At long last, Parliament has taken cognisance of what former Lord President Tun Mohamed Suffian Hashim said more than 25 years ago, in the matter of SEA Housing Corp Sdn Bhd vs Lee Poh Choo (1982, 2 MLJ 31) – that the primary objective of the Housing Act is to protect purchasers.

With the amendments now in place, many quarters have asked whether self-regulation and the protection of purchasers can indeed go hand in hand.

Or, to phrase the question differently, “Won’t self-regulation put purchasers’ interests in grave jeopardy?”

The shift to self-regulation can be seen in the replacement of the Certificate of Fitness for Occupation (CFO) with the Certificate of Completion and Compliance (CCC). However, the introduction of the CCC does not mean the local authority has lost its role; nor does it mean that the local authority can abdicate from its statutory duties.

Our leaders appear to be convinced that CCC will bring bureaucratic red tape to an end; that the end result will be house purchasers being able to move into their new homes more quickly, without in any way forsaking safety or security.

The local authority was responsible for issuing the CFO, but the CCC can only be issued by a “Principal Submitting Person” (PSP) – an architect, an engineer or a registered building draughtsman (for buildings not exceeding two storeys and an area of less than 3,230sq ft).

On its part, the local authority will still have to shoulder the task of receiving and approving building plans and issuing planning permission in the usual way – except perhaps now more efficiently under the onestop centre (OSC) initiative implemented in April last year.

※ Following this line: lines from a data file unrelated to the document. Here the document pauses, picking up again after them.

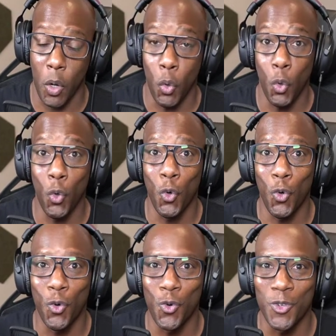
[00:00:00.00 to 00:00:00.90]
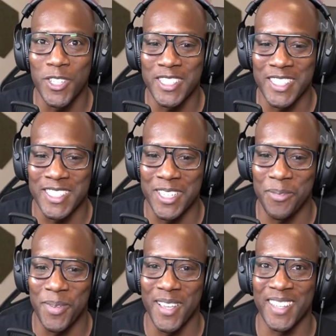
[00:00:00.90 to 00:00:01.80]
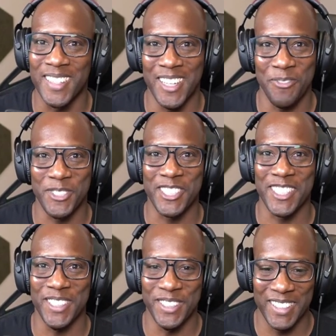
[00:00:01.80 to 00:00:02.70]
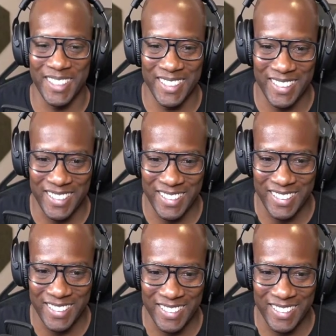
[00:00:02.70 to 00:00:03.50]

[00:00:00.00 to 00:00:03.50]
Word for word: Ooh, this is gonna be a good episode. Lefou.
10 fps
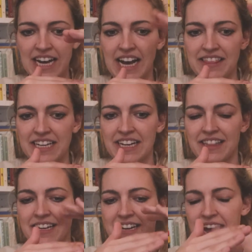And then
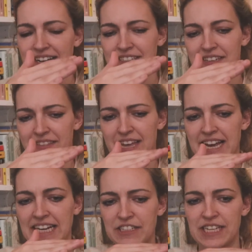in the next
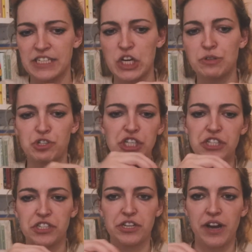thing, it says, oh, she
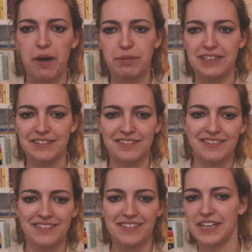stood up and
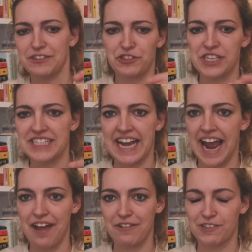touched his
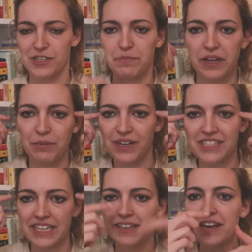hand or something, where
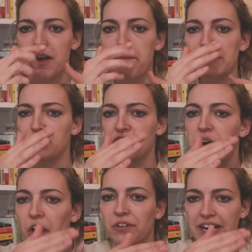it's like, but
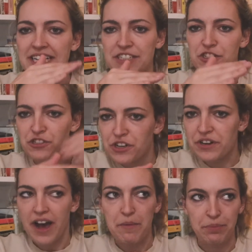she already
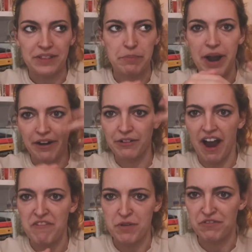stood up in the
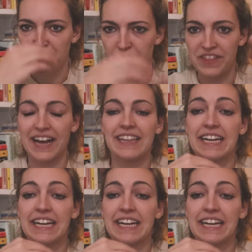paragraph before that.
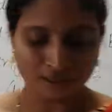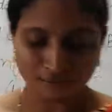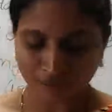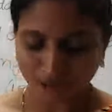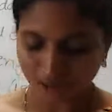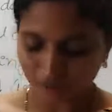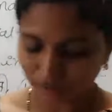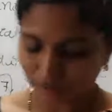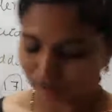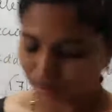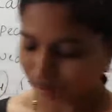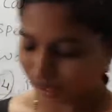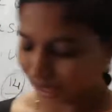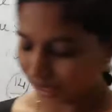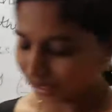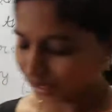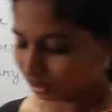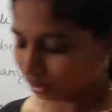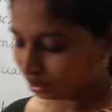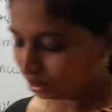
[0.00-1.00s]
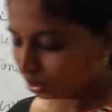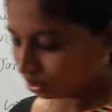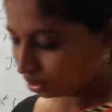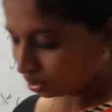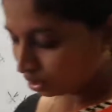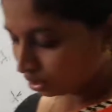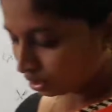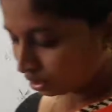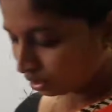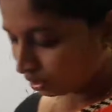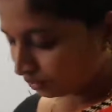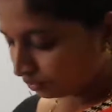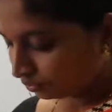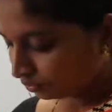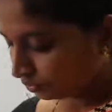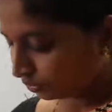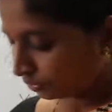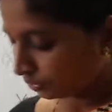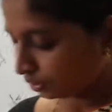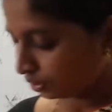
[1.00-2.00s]
you have to write
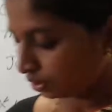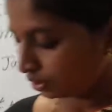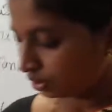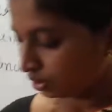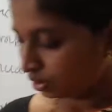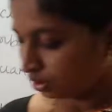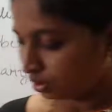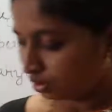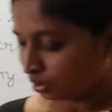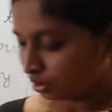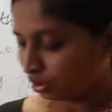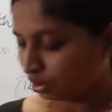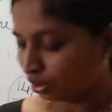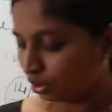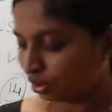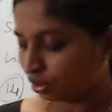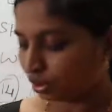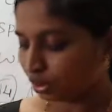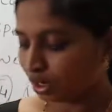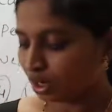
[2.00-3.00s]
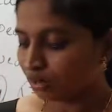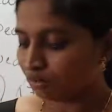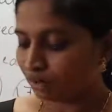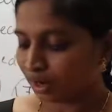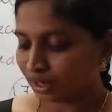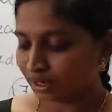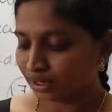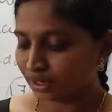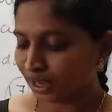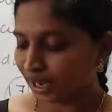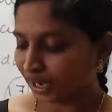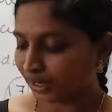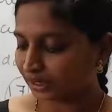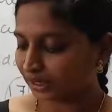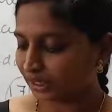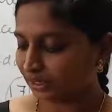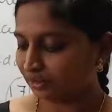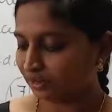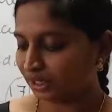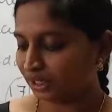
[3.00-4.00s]
note
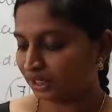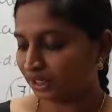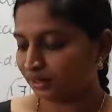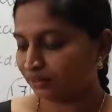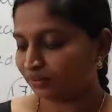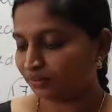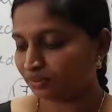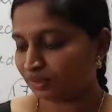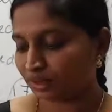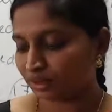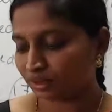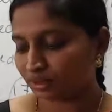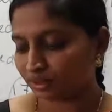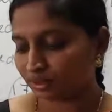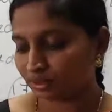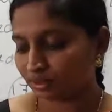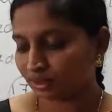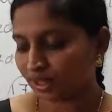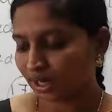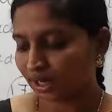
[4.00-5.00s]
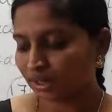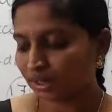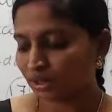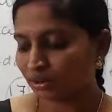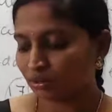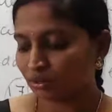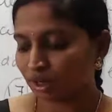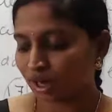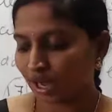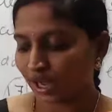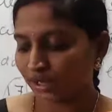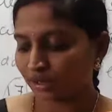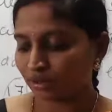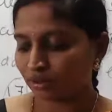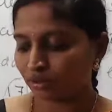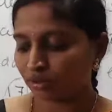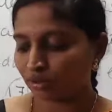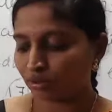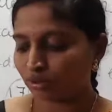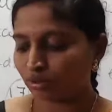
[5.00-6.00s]
the activity that you
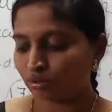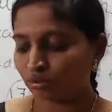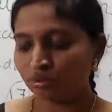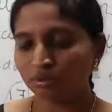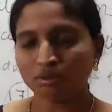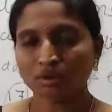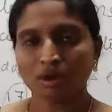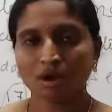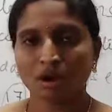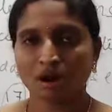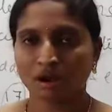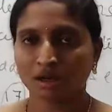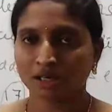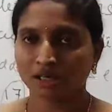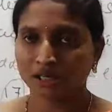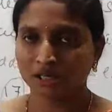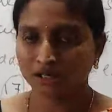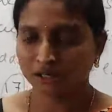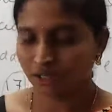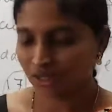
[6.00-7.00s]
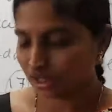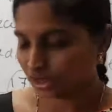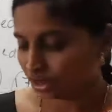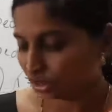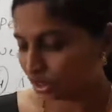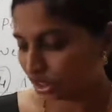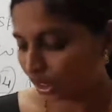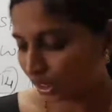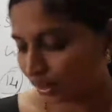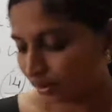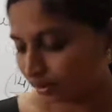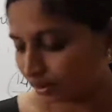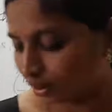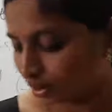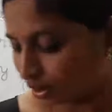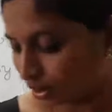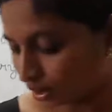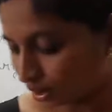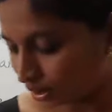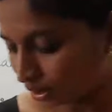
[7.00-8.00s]
like to do on each
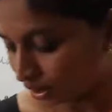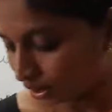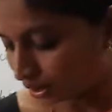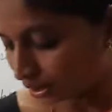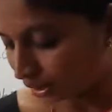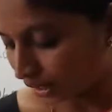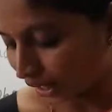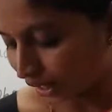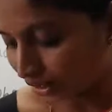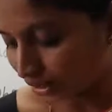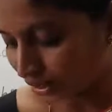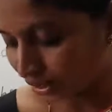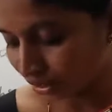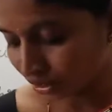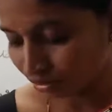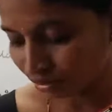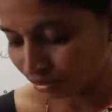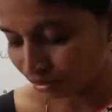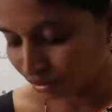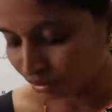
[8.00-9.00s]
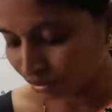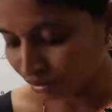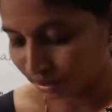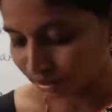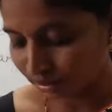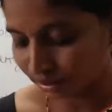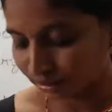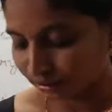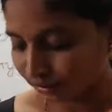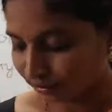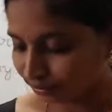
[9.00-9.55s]
day. Write it yourself.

Its power to carry out site inspections and act on complaints is not in the least affected or eroded. In the event of any breach or non-compliance with the law, the local authority can issue a notice in writing to prohibit the PSP from issuing CCCs.

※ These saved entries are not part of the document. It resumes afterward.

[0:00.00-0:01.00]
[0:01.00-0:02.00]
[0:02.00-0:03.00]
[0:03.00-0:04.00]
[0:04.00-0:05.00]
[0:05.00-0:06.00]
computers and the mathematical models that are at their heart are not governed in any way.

It is unlikely the PSP will ignore such a notice from the local authority. The recent amendment to the Street, Drainage and Building Act has enhanced the penalty for not complying with the orders of the local authority with a custodial sentence of three years. Surely no PSP will risk jail for just a fistful of ringgit – apart from the likelihood of being barred from practice.

Friends who are confident that self-regulation and the protection of purchasers can go hand in hand tell me to take a closer look at the “responsibility matrix” embedded in the new CCC procedures.

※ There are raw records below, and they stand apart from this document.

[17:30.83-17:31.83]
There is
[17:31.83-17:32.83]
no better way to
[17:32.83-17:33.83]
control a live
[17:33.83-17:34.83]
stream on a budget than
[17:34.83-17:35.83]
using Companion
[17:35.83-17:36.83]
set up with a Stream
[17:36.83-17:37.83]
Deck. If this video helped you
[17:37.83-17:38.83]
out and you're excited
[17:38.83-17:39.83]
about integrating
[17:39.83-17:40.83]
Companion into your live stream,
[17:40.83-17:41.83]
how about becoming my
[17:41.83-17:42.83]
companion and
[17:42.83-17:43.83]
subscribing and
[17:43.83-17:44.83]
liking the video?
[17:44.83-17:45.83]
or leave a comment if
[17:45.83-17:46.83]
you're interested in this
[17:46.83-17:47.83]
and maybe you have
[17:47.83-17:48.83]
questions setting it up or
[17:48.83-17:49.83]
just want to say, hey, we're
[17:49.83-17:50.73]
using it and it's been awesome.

Each construction process, they point out, must be verified by professionals and contractors: There are 21 certification forms that need to be endorsed along the way, from the commencement of construction until the point of completion.

These procedures and processes are now set out in the new Schedules under the Uniform Building By- Laws that were also revised last year.

Undeniably, the task of a PSP is not an easy one. In the early stages of a project, the PSP has to get the necessary approval from the relevant authorities; thereafter, he or she must inform the local authority of the commencement of construction work, and then supervise the work until completion to make sure the contractors comply fully with the law and adhere faithfully to the approved building plans.

The PSP also has to report cases of breach and noncompliance. Thus, before a CCC can be issued, the PSP must be completely satisfied that the work has been completed in accordance with the approved building plans.

In addition, the PSP must make sure that all Form Gs (as required under the new building by-laws) have been duly filled up and certified, and confirmation of supply/ connection of the various essential services from the relevant agencies has been received.

The underlying rationale for the introduction of the CCC is that house purchasers can get vacant possession of their dream homes earlier, since it comes together with vacant possession.

The old problem of purchasers being given their house keys by the developer but not together with the right to occupy (via the CFO) is now a thing of the past.

With Form Gs putting into place the new “matrix of responsibility” for all parties concerned in the construction process, the government believes there will be greater accountability all around. In a nutshell, the government is confident the CCC will bring with it better work quality – certainly in sync with the overall objective of the law – to safeguard purchasers’ interests.